Nothing but the lines from the one containing "[00:00:00.08]" through the last line of the records belongs in the answer, copied exactly and with the pictures left out.

##########

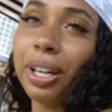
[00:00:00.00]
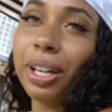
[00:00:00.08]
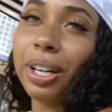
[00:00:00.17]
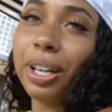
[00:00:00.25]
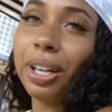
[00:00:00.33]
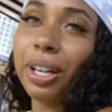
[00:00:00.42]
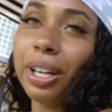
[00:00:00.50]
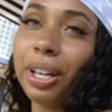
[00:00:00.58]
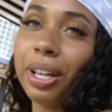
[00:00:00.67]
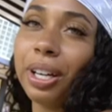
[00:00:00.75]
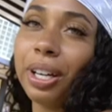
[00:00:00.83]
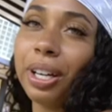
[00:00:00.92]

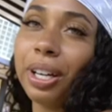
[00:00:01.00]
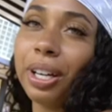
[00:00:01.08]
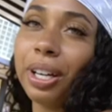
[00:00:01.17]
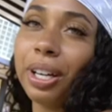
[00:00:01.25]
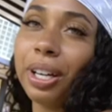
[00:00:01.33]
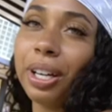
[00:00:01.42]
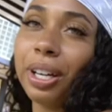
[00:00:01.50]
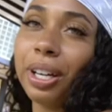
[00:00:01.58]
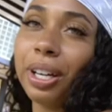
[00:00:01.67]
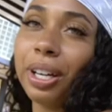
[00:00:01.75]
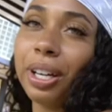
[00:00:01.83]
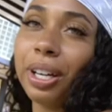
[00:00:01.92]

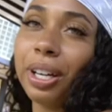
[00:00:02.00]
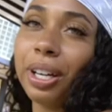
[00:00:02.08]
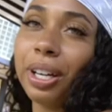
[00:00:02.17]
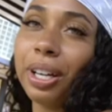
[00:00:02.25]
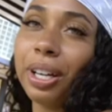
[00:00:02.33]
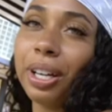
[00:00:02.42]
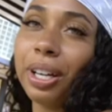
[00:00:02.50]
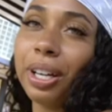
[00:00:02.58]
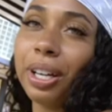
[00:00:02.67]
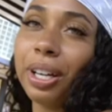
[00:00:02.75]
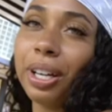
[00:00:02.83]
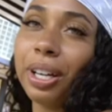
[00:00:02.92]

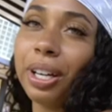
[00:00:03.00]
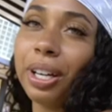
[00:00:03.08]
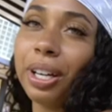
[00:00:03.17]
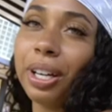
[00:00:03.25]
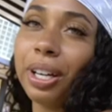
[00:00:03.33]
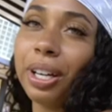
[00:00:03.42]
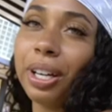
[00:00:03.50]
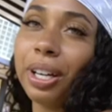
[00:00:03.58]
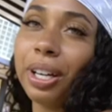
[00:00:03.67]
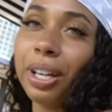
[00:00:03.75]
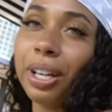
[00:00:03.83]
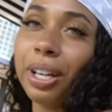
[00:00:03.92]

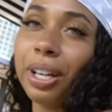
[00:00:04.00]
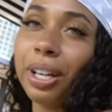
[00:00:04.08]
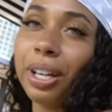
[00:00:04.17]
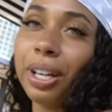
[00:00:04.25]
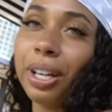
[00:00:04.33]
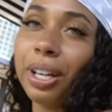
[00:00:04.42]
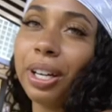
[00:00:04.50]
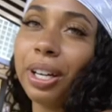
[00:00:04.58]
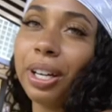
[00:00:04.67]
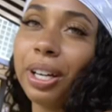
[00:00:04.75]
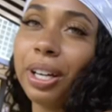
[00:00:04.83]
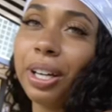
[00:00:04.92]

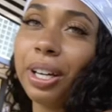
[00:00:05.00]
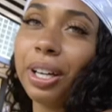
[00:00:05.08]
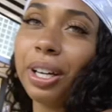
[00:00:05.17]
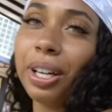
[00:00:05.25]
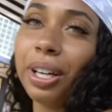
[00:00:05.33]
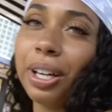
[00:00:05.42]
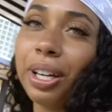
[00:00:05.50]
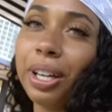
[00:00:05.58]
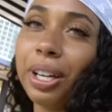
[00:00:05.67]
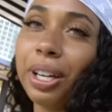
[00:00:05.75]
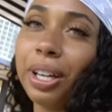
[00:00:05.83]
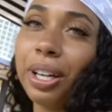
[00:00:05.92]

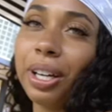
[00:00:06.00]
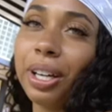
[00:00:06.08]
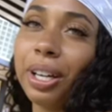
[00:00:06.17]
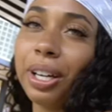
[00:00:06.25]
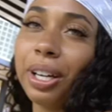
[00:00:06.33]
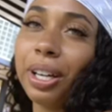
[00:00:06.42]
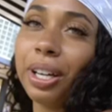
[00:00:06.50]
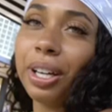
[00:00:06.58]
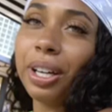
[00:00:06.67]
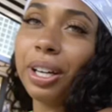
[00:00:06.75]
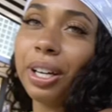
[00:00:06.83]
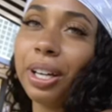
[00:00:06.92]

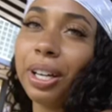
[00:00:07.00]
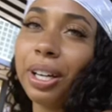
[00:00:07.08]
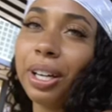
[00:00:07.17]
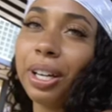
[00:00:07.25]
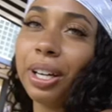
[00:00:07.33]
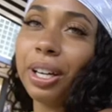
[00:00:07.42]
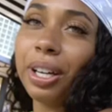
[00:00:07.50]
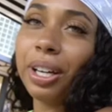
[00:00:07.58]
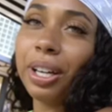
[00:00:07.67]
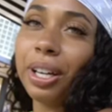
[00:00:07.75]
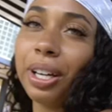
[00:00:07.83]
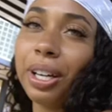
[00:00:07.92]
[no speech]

##########

Solution to the exercise =>
[00:00:00.08]
[00:00:00.17]
[00:00:00.25]
[00:00:00.33]
[00:00:00.42]
[00:00:00.50]
[00:00:00.58]
[00:00:00.67]
[00:00:00.75]
[00:00:00.83]
[00:00:00.92]

[00:00:01.00]
[00:00:01.08]
[00:00:01.17]
[00:00:01.25]
[00:00:01.33]
[00:00:01.42]
[00:00:01.50]
[00:00:01.58]
[00:00:01.67]
[00:00:01.75]
[00:00:01.83]
[00:00:01.92]

[00:00:02.00]
[00:00:02.08]
[00:00:02.17]
[00:00:02.25]
[00:00:02.33]
[00:00:02.42]
[00:00:02.50]
[00:00:02.58]
[00:00:02.67]
[00:00:02.75]
[00:00:02.83]
[00:00:02.92]

[00:00:03.00]
[00:00:03.08]
[00:00:03.17]
[00:00:03.25]
[00:00:03.33]
[00:00:03.42]
[00:00:03.50]
[00:00:03.58]
[00:00:03.67]
[00:00:03.75]
[00:00:03.83]
[00:00:03.92]

[00:00:04.00]
[00:00:04.08]
[00:00:04.17]
[00:00:04.25]
[00:00:04.33]
[00:00:04.42]
[00:00:04.50]
[00:00:04.58]
[00:00:04.67]
[00:00:04.75]
[00:00:04.83]
[00:00:04.92]

[00:00:05.00]
[00:00:05.08]
[00:00:05.17]
[00:00:05.25]
[00:00:05.33]
[00:00:05.42]
[00:00:05.50]
[00:00:05.58]
[00:00:05.67]
[00:00:05.75]
[00:00:05.83]
[00:00:05.92]

[00:00:06.00]
[00:00:06.08]
[00:00:06.17]
[00:00:06.25]
[00:00:06.33]
[00:00:06.42]
[00:00:06.50]
[00:00:06.58]
[00:00:06.67]
[00:00:06.75]
[00:00:06.83]
[00:00:06.92]

[00:00:07.00]
[00:00:07.08]
[00:00:07.17]
[00:00:07.25]
[00:00:07.33]
[00:00:07.42]
[00:00:07.50]
[00:00:07.58]
[00:00:07.67]
[00:00:07.75]
[00:00:07.83]
[00:00:07.92]
[no speech]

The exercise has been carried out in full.